EXERCISE PROMPT: Images stay out; everything else in the records is to be set down exactly.

PROVIDED DATA:

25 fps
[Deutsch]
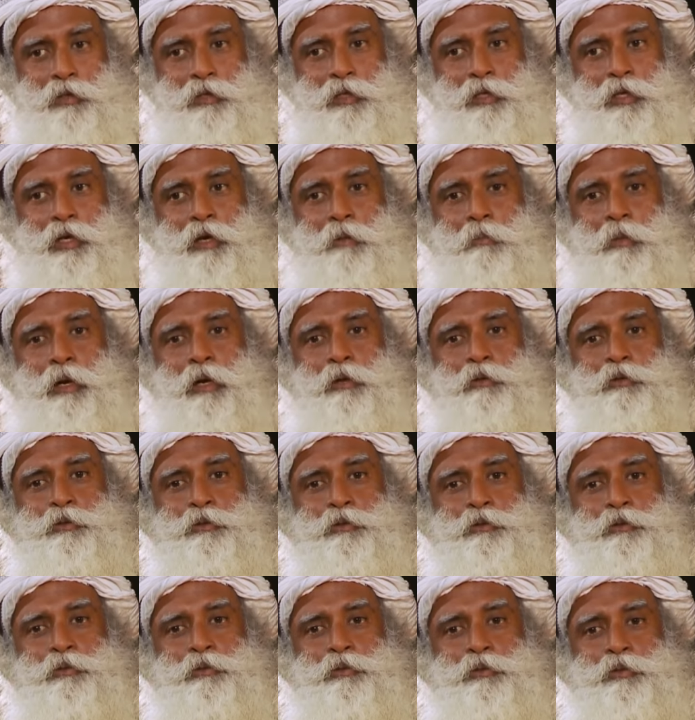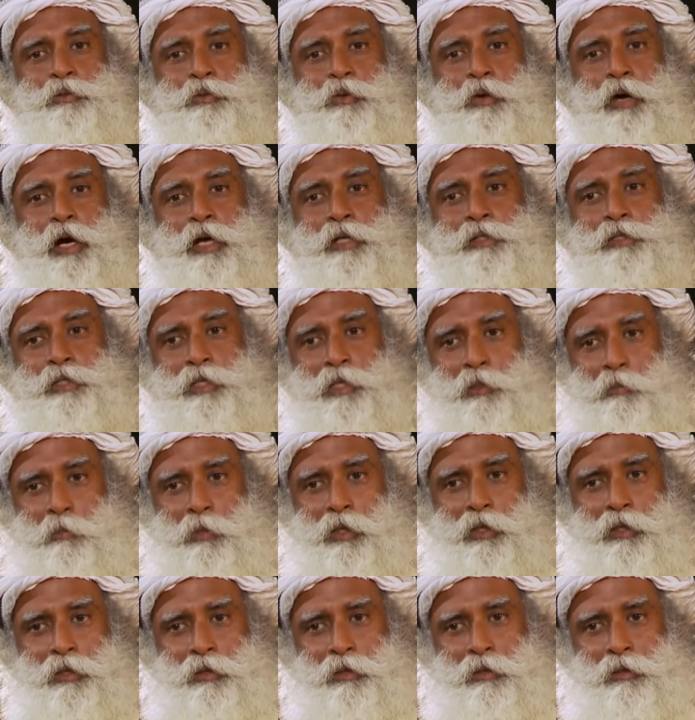Alles Mögliche über dich
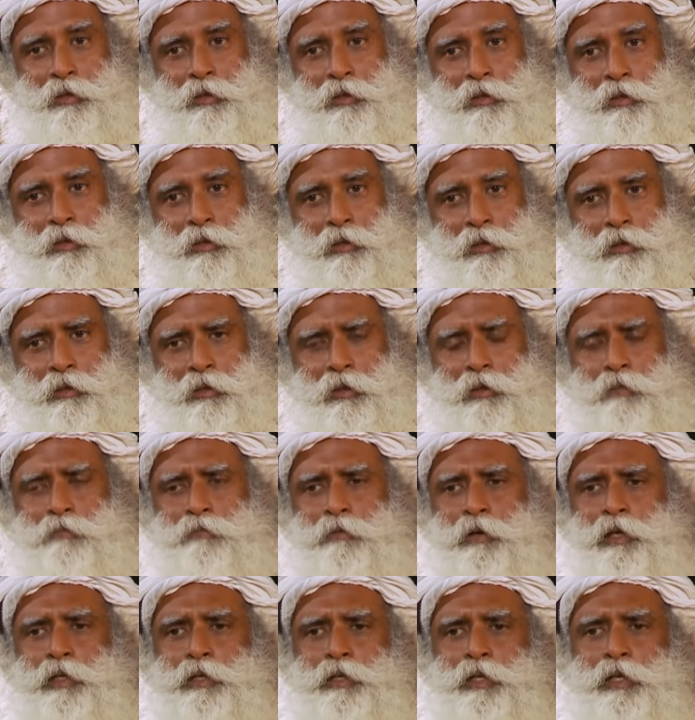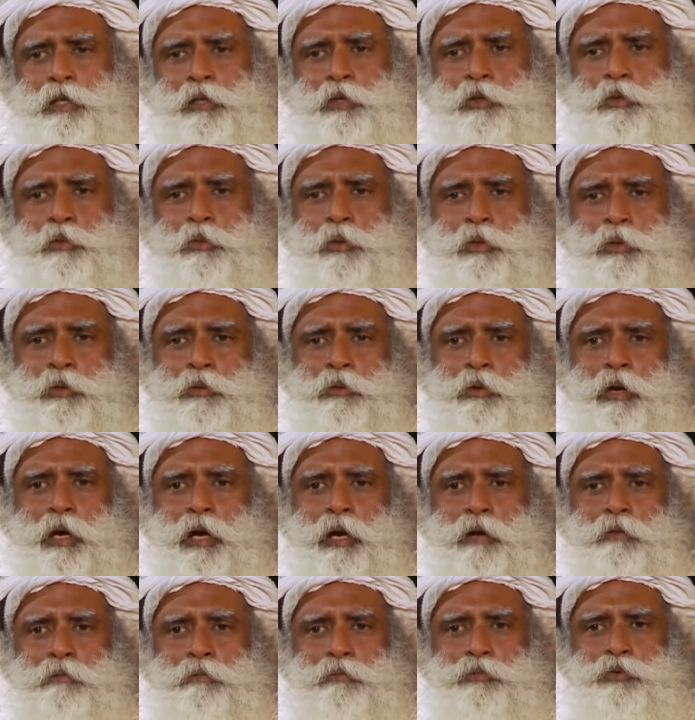fragst du mich. Wenn ich es dir
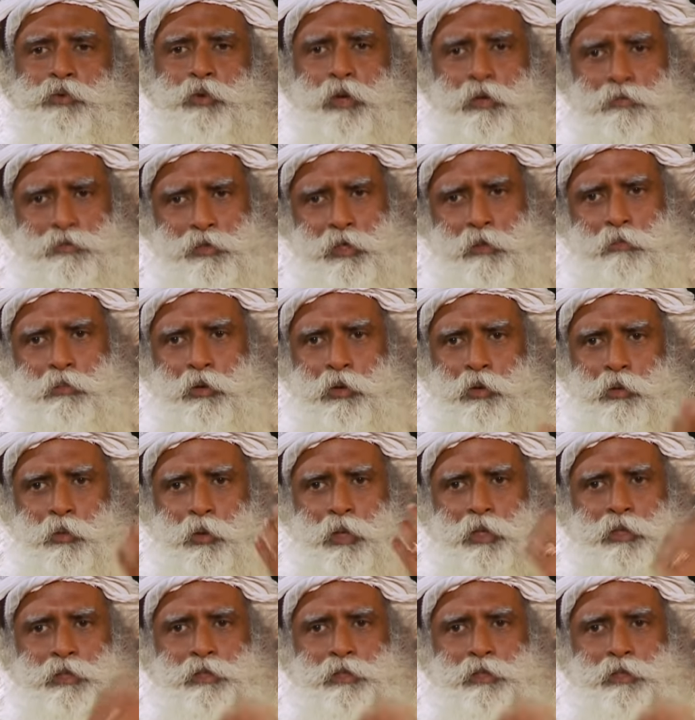sage, was hast du dann?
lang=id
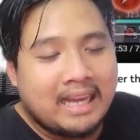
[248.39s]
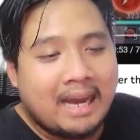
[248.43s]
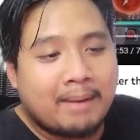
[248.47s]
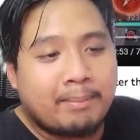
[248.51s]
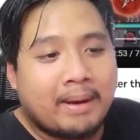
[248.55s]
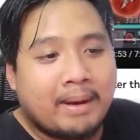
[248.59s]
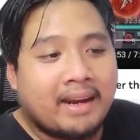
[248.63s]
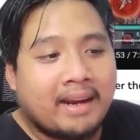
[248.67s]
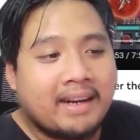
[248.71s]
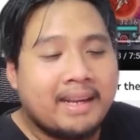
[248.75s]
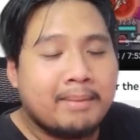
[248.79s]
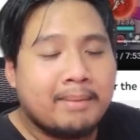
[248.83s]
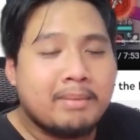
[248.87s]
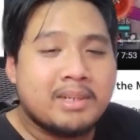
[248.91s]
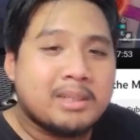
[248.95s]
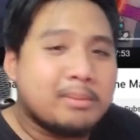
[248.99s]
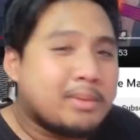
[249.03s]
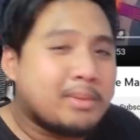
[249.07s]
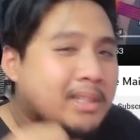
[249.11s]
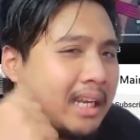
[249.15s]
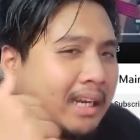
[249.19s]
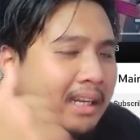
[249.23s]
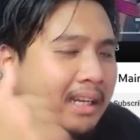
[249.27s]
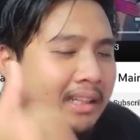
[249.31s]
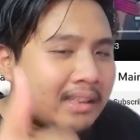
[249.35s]
apakah dia masih
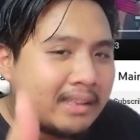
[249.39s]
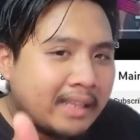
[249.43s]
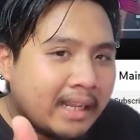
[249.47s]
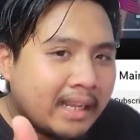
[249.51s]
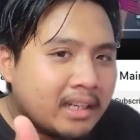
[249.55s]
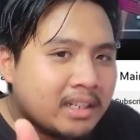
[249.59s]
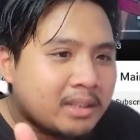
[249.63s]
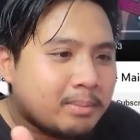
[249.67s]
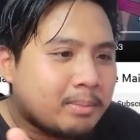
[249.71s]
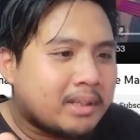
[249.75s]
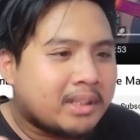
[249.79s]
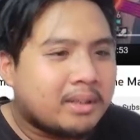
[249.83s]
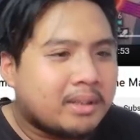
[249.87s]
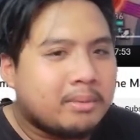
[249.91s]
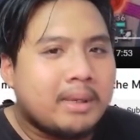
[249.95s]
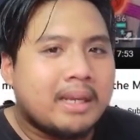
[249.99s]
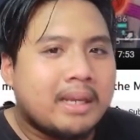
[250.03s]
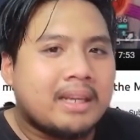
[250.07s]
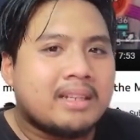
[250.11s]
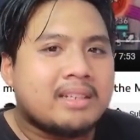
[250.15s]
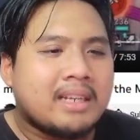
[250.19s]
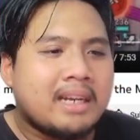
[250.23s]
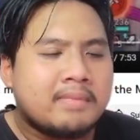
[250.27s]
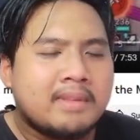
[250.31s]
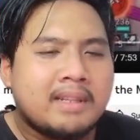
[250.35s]
bisa ngetank seperti
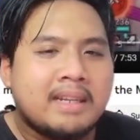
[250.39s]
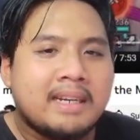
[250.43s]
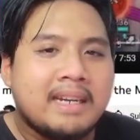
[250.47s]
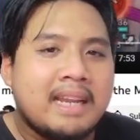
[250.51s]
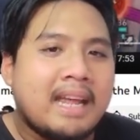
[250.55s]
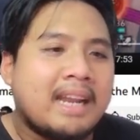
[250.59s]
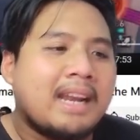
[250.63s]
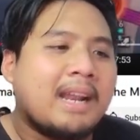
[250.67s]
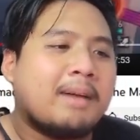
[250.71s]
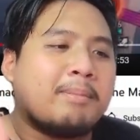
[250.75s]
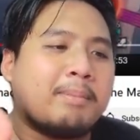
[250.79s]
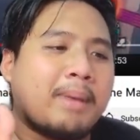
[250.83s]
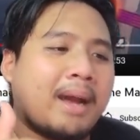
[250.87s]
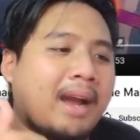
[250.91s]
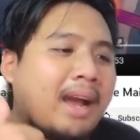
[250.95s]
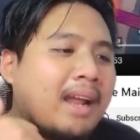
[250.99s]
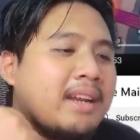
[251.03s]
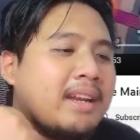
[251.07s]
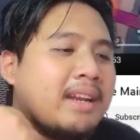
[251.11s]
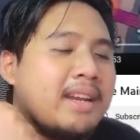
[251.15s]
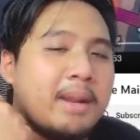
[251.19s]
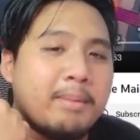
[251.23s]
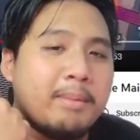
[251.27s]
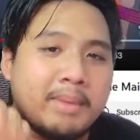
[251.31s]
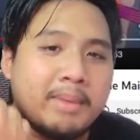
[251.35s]
biasa dan apakah
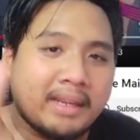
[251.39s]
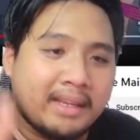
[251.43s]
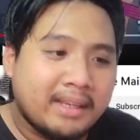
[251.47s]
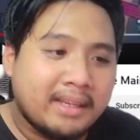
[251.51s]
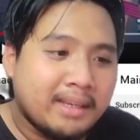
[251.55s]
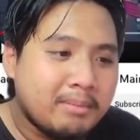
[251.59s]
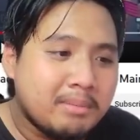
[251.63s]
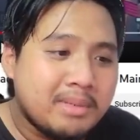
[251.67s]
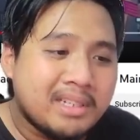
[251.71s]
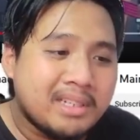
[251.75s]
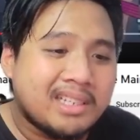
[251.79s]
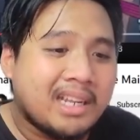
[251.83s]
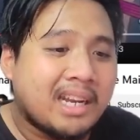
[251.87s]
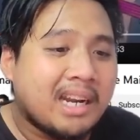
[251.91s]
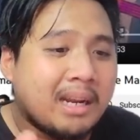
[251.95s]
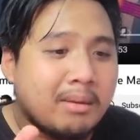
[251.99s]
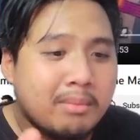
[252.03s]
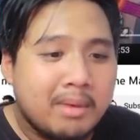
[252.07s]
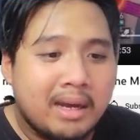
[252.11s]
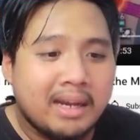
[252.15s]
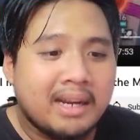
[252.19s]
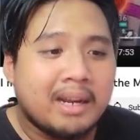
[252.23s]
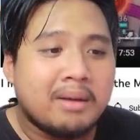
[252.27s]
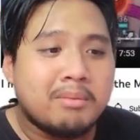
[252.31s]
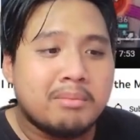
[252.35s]
damage-nya bisa
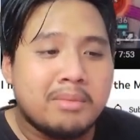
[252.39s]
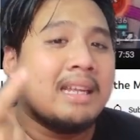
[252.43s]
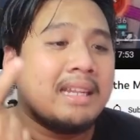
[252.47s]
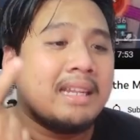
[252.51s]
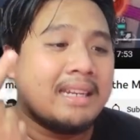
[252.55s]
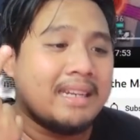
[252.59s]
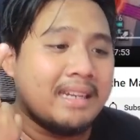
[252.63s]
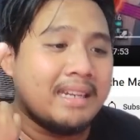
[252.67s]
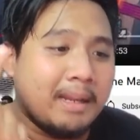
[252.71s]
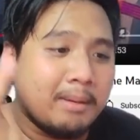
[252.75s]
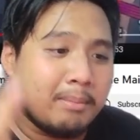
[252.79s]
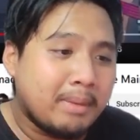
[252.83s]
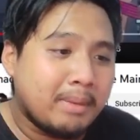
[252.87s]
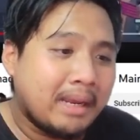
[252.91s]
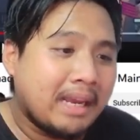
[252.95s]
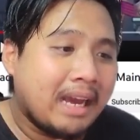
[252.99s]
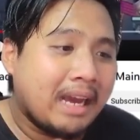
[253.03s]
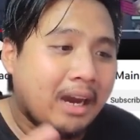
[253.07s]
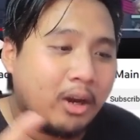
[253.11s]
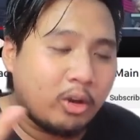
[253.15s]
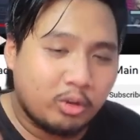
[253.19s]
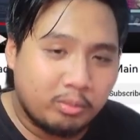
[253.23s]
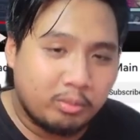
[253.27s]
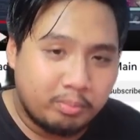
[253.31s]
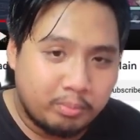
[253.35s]
nambah-nambah damage
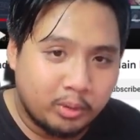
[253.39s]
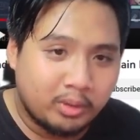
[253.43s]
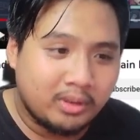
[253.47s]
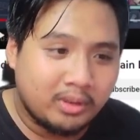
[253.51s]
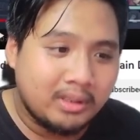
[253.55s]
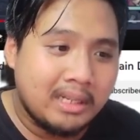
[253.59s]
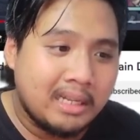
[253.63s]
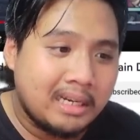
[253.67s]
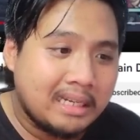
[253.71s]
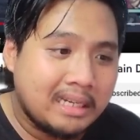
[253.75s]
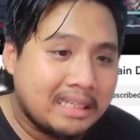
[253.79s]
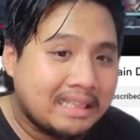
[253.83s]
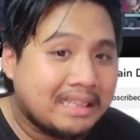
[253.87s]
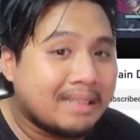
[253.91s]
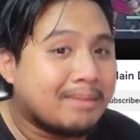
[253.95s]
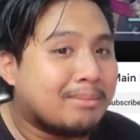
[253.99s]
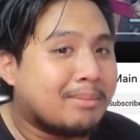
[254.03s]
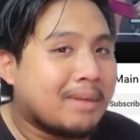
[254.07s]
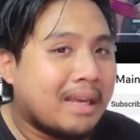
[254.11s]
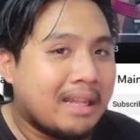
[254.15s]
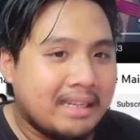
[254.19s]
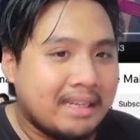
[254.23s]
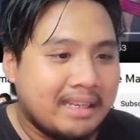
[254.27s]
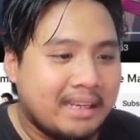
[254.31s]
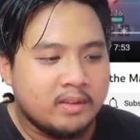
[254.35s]
output dari tim
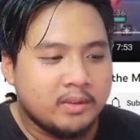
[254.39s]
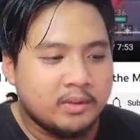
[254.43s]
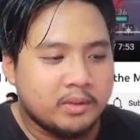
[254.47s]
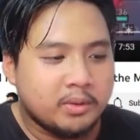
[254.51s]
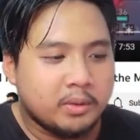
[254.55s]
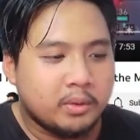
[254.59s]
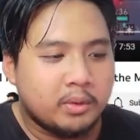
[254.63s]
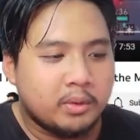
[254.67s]
kalian. Uh,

OUTPUT:
25 fps
[Deutsch]
Alles Mögliche über dich
fragst du mich. Wenn ich es dir
sage, was hast du dann?
lang=id
[248.39s]
[248.43s]
[248.47s]
[248.51s]
[248.55s]
[248.59s]
[248.63s]
[248.67s]
[248.71s]
[248.75s]
[248.79s]
[248.83s]
[248.87s]
[248.91s]
[248.95s]
[248.99s]
[249.03s]
[249.07s]
[249.11s]
[249.15s]
[249.19s]
[249.23s]
[249.27s]
[249.31s]
[249.35s]
apakah dia masih
[249.39s]
[249.43s]
[249.47s]
[249.51s]
[249.55s]
[249.59s]
[249.63s]
[249.67s]
[249.71s]
[249.75s]
[249.79s]
[249.83s]
[249.87s]
[249.91s]
[249.95s]
[249.99s]
[250.03s]
[250.07s]
[250.11s]
[250.15s]
[250.19s]
[250.23s]
[250.27s]
[250.31s]
[250.35s]
bisa ngetank seperti
[250.39s]
[250.43s]
[250.47s]
[250.51s]
[250.55s]
[250.59s]
[250.63s]
[250.67s]
[250.71s]
[250.75s]
[250.79s]
[250.83s]
[250.87s]
[250.91s]
[250.95s]
[250.99s]
[251.03s]
[251.07s]
[251.11s]
[251.15s]
[251.19s]
[251.23s]
[251.27s]
[251.31s]
[251.35s]
biasa dan apakah
[251.39s]
[251.43s]
[251.47s]
[251.51s]
[251.55s]
[251.59s]
[251.63s]
[251.67s]
[251.71s]
[251.75s]
[251.79s]
[251.83s]
[251.87s]
[251.91s]
[251.95s]
[251.99s]
[252.03s]
[252.07s]
[252.11s]
[252.15s]
[252.19s]
[252.23s]
[252.27s]
[252.31s]
[252.35s]
damage-nya bisa
[252.39s]
[252.43s]
[252.47s]
[252.51s]
[252.55s]
[252.59s]
[252.63s]
[252.67s]
[252.71s]
[252.75s]
[252.79s]
[252.83s]
[252.87s]
[252.91s]
[252.95s]
[252.99s]
[253.03s]
[253.07s]
[253.11s]
[253.15s]
[253.19s]
[253.23s]
[253.27s]
[253.31s]
[253.35s]
nambah-nambah damage
[253.39s]
[253.43s]
[253.47s]
[253.51s]
[253.55s]
[253.59s]
[253.63s]
[253.67s]
[253.71s]
[253.75s]
[253.79s]
[253.83s]
[253.87s]
[253.91s]
[253.95s]
[253.99s]
[254.03s]
[254.07s]
[254.11s]
[254.15s]
[254.19s]
[254.23s]
[254.27s]
[254.31s]
[254.35s]
output dari tim
[254.39s]
[254.43s]
[254.47s]
[254.51s]
[254.55s]
[254.59s]
[254.63s]
[254.67s]
kalian. Uh,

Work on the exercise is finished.